I’m quite an impulsive person so I basically just yelled at them “I’m done with this” and “I’m firing all of you,” but these were my friends so it was fine, we’re still friends but I felt like it wasn’t working. Sort of at the same time I was dating someone who was really into electronic music and he kind of showed this genre to me because before that I had been not opposed to it, but I just assumed all electronic music was club music and EDM. I didn’t understand the nuances or how deep it could get. It was really helpful he showed me all this music, like Mode Selector I remember blew my mind.

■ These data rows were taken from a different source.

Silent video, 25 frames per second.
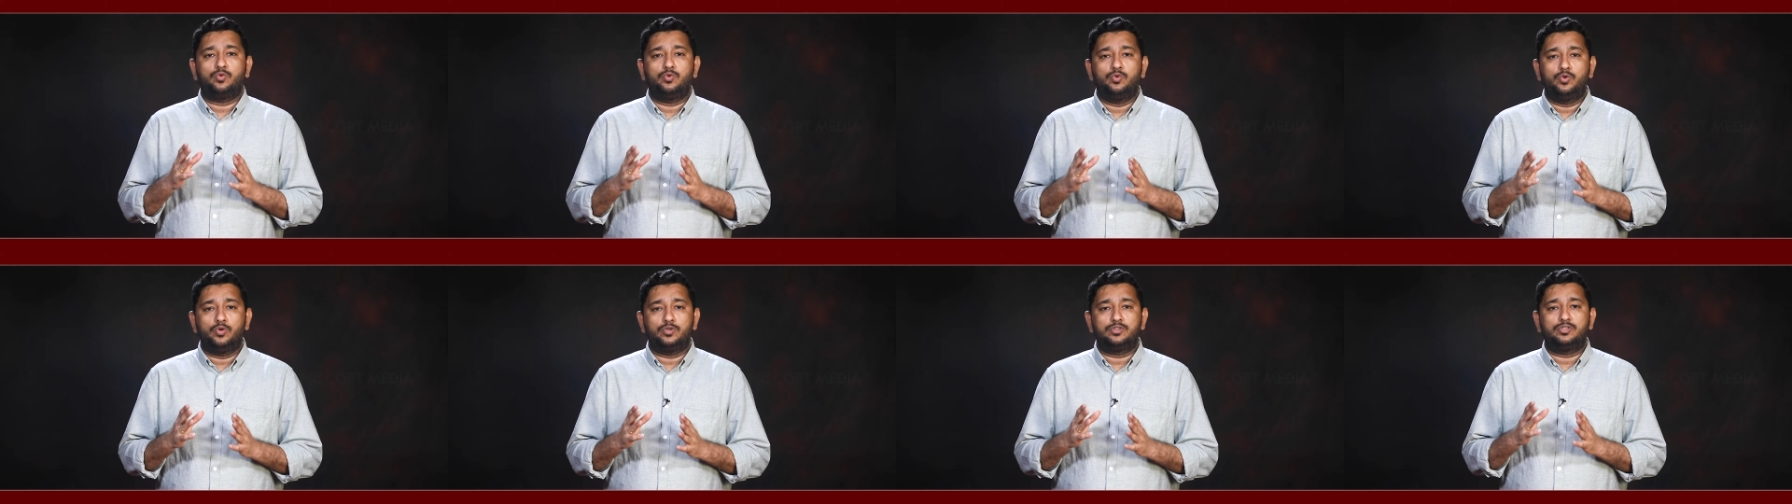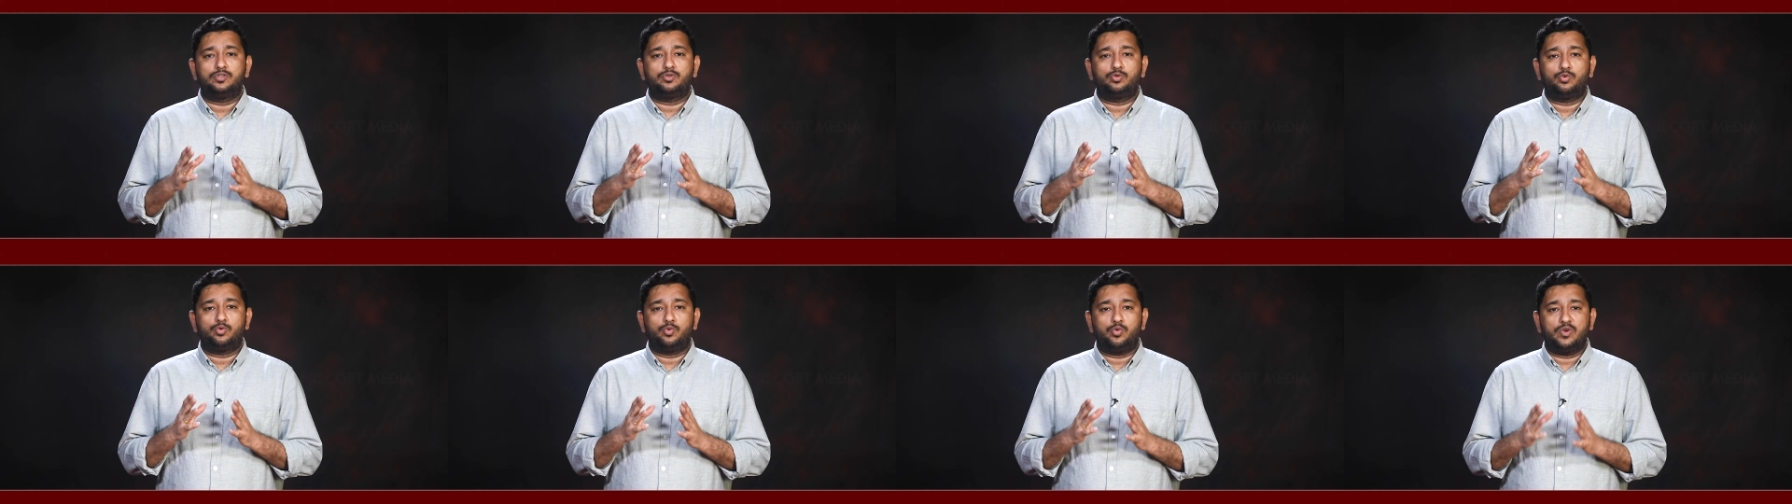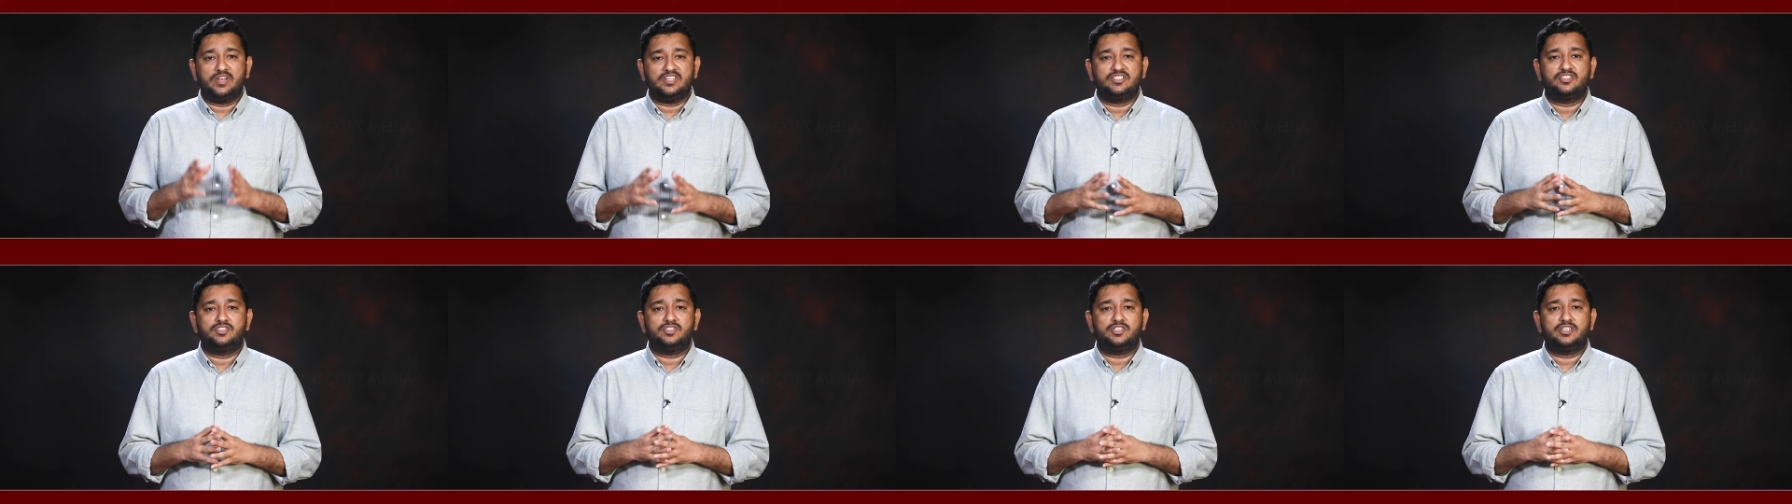good
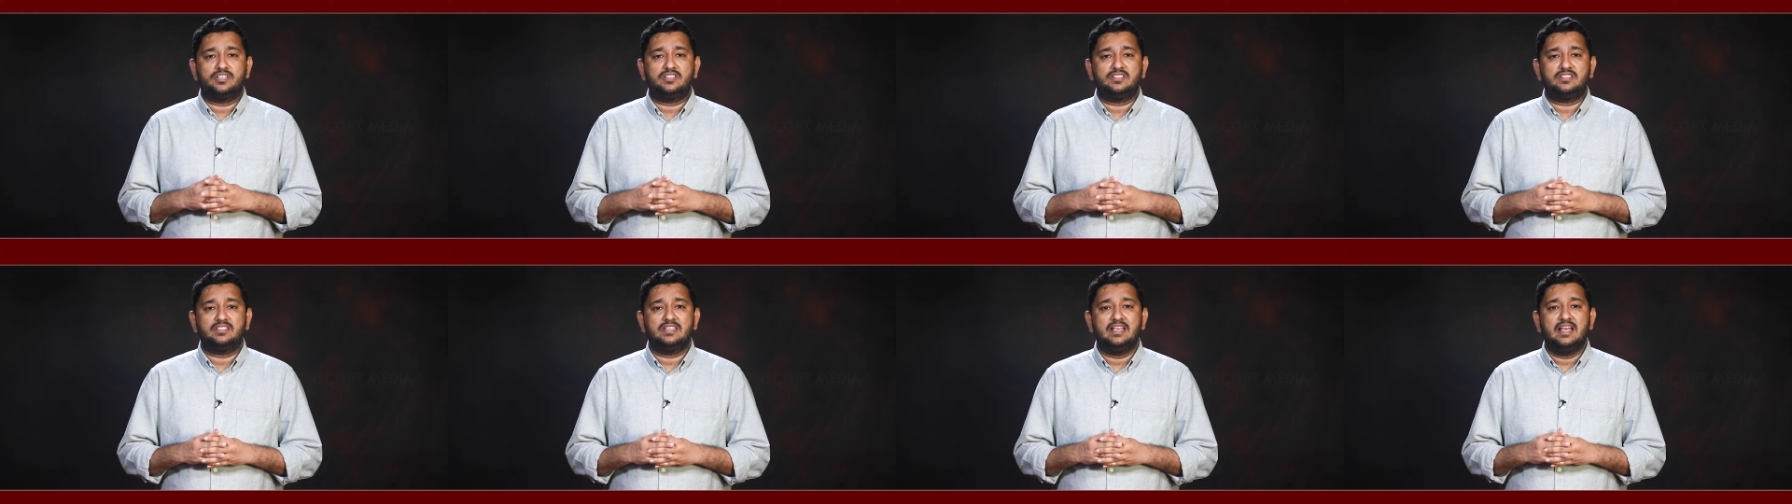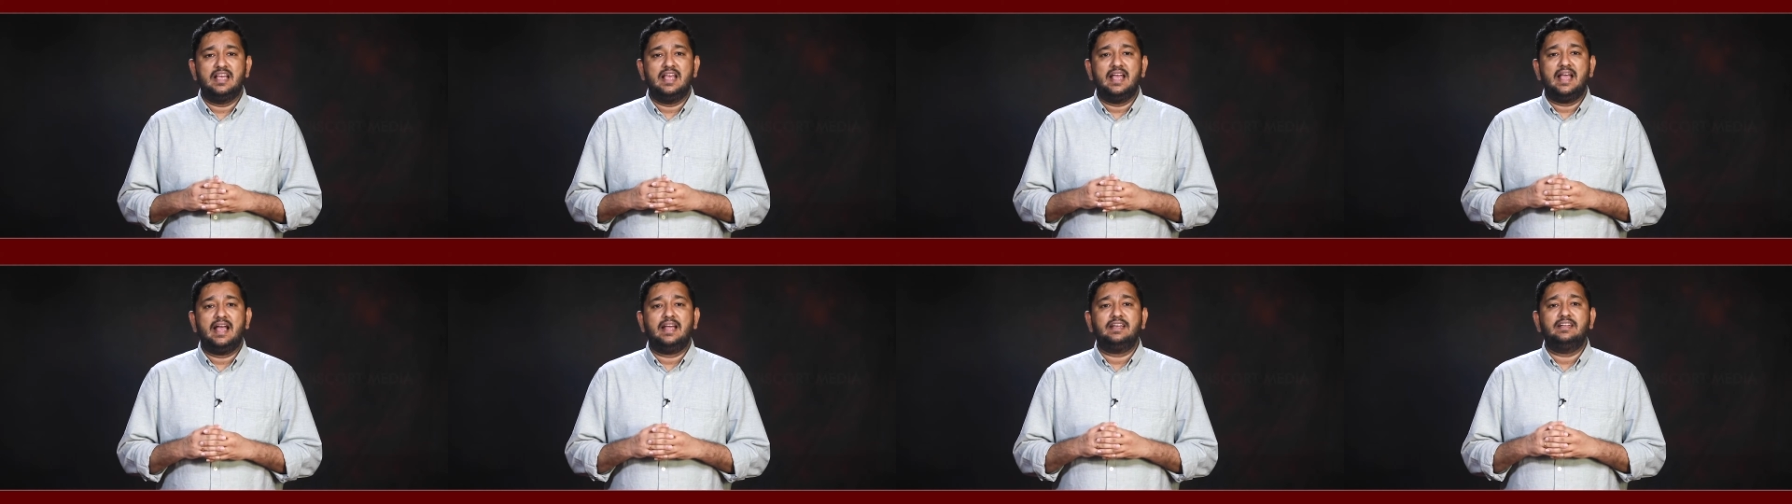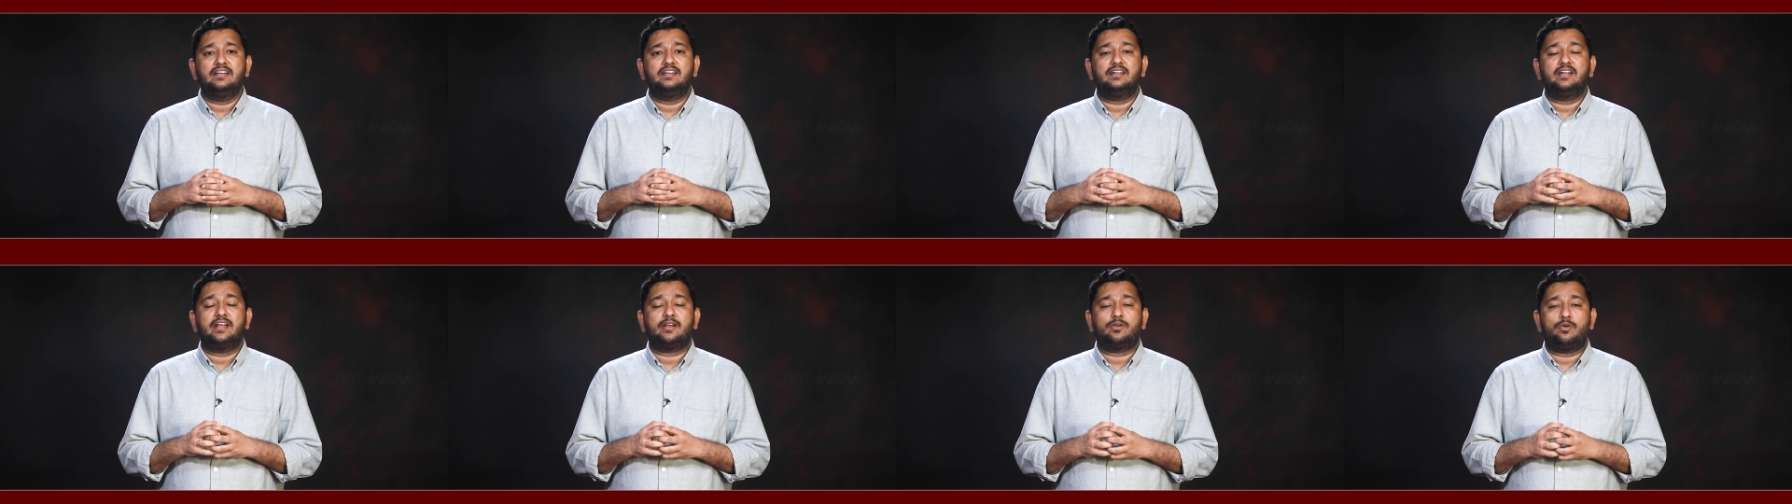questions
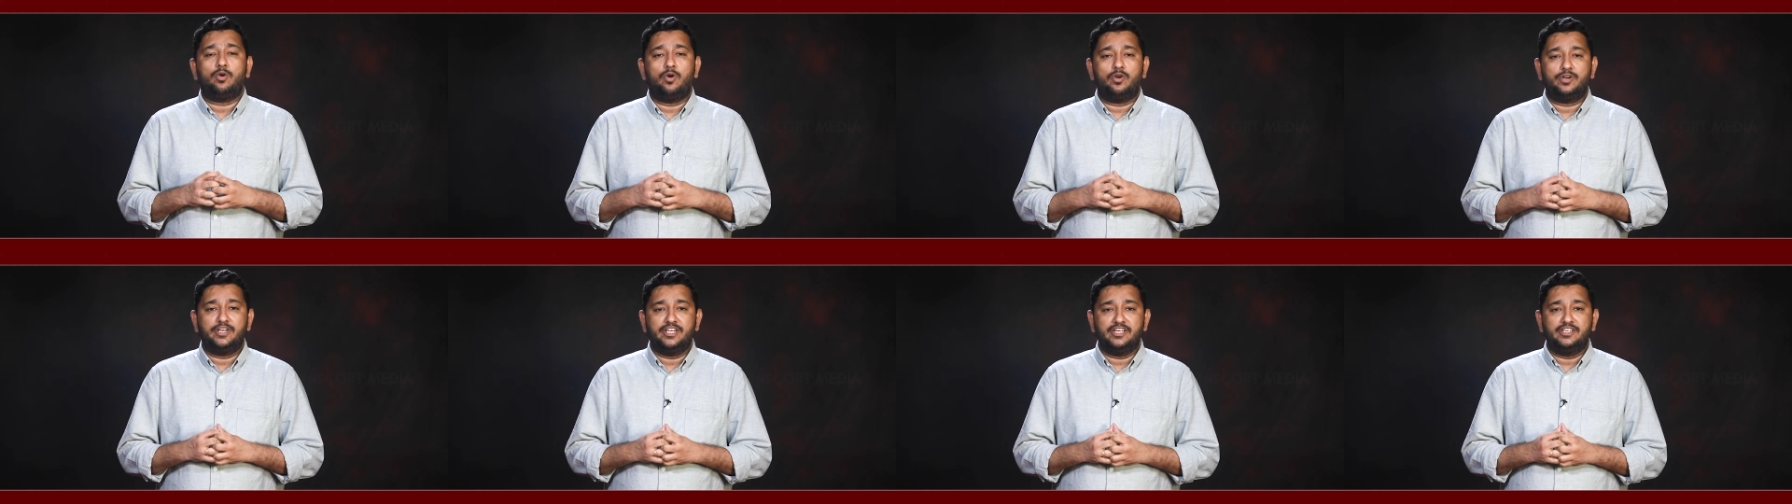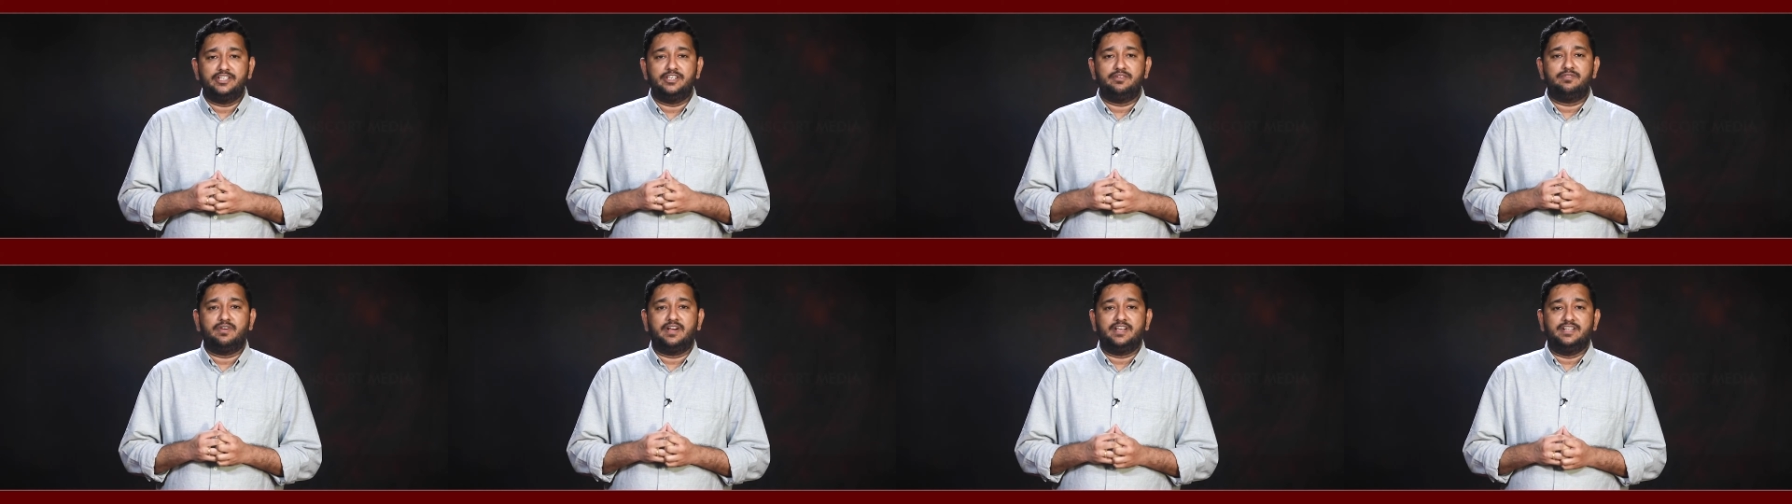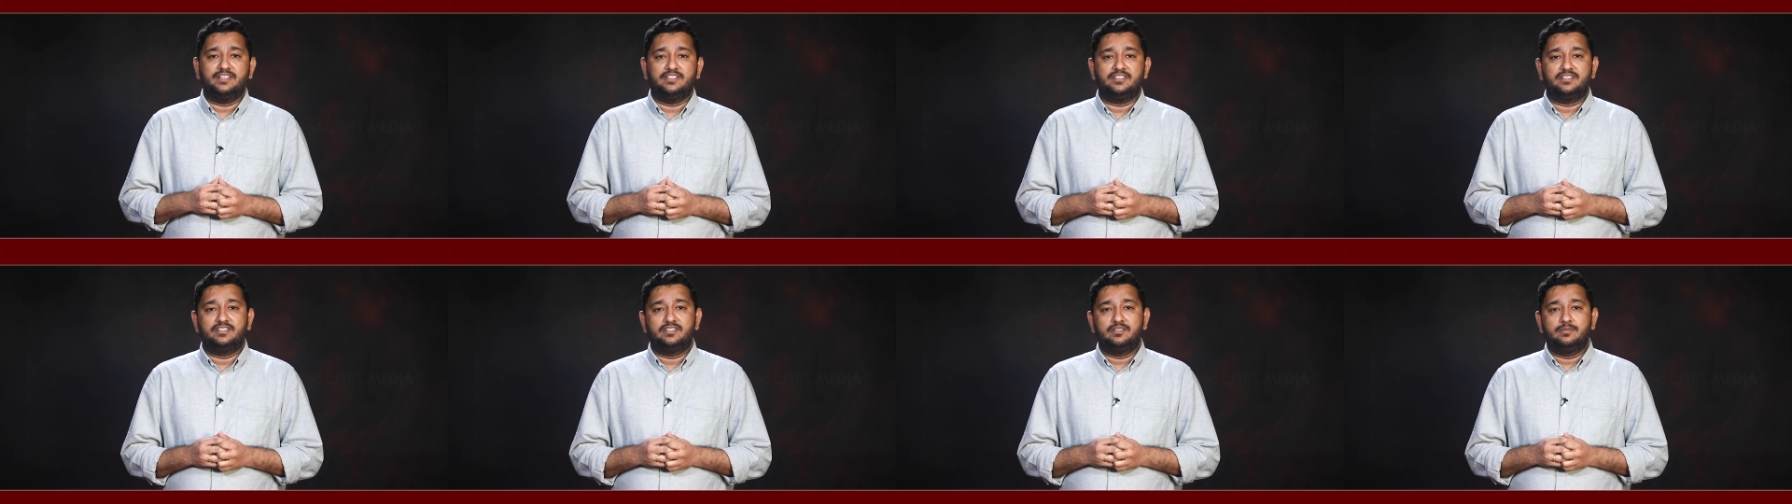and a recording
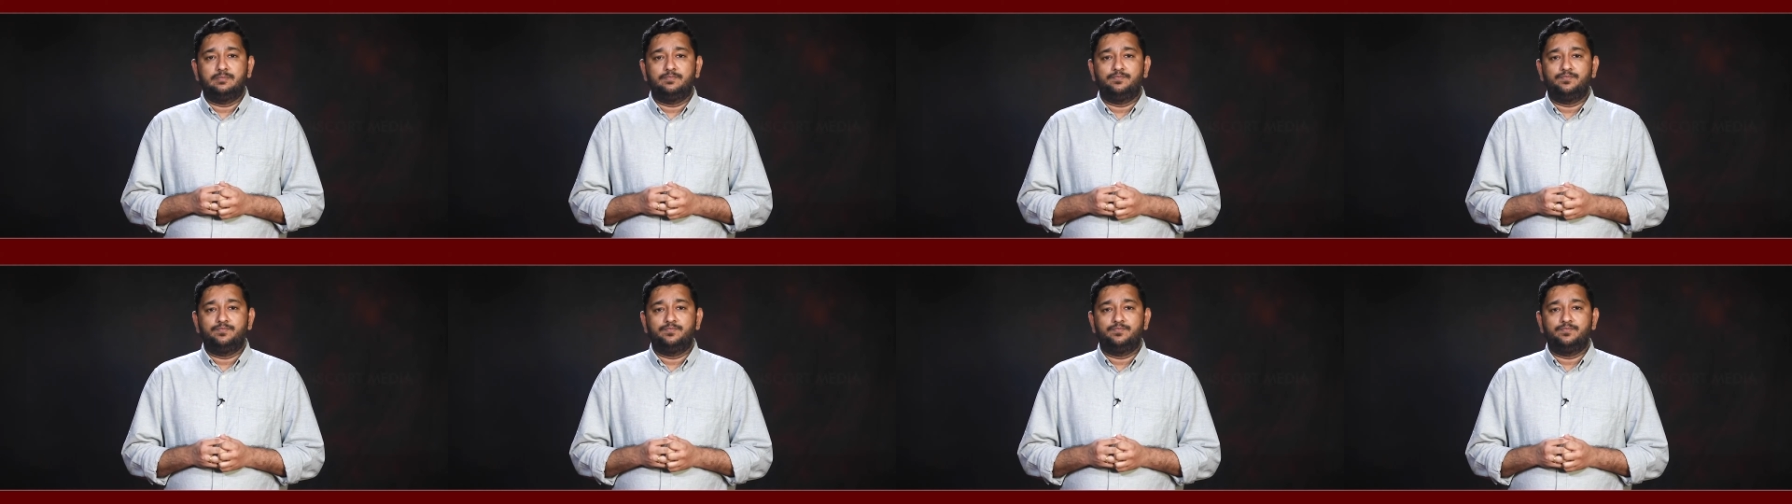device.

I had never heard of music like that. Then I got Ableton so it was like all these steps. Then me and my friends made stupid beats in Ableton and it felt like a computer game—like it’s colorful and looks like Tetris it doesn’t look like a very serious software even though it is. I slowly got into it and I always recorded myself as best as I could with Garageband. Then my very last year I decided to do another major and I did the electronic production and sound design major at Berklee. So that was like a crash course. It was very intense. I basically went in knowing nothing and I felt like I was extremely out of my depth. I was like I don’t understand what any of this means: audio versus midi, frequency spectrum, all these technical terms that seem so beyond me. I did it very quickly in a year and honestly I don’t know how much of it stuck but what did stick was just the love of production and producing and using my computer. That’s where it began.
MK: For “Wild Card,” your first single, you attributed the meaning of the song to an imaginary first lover in which it seems like the love will last forever. Did this meaning of the song inspire the conceptual elements of your music video which is very surrealist and dreamscape centric?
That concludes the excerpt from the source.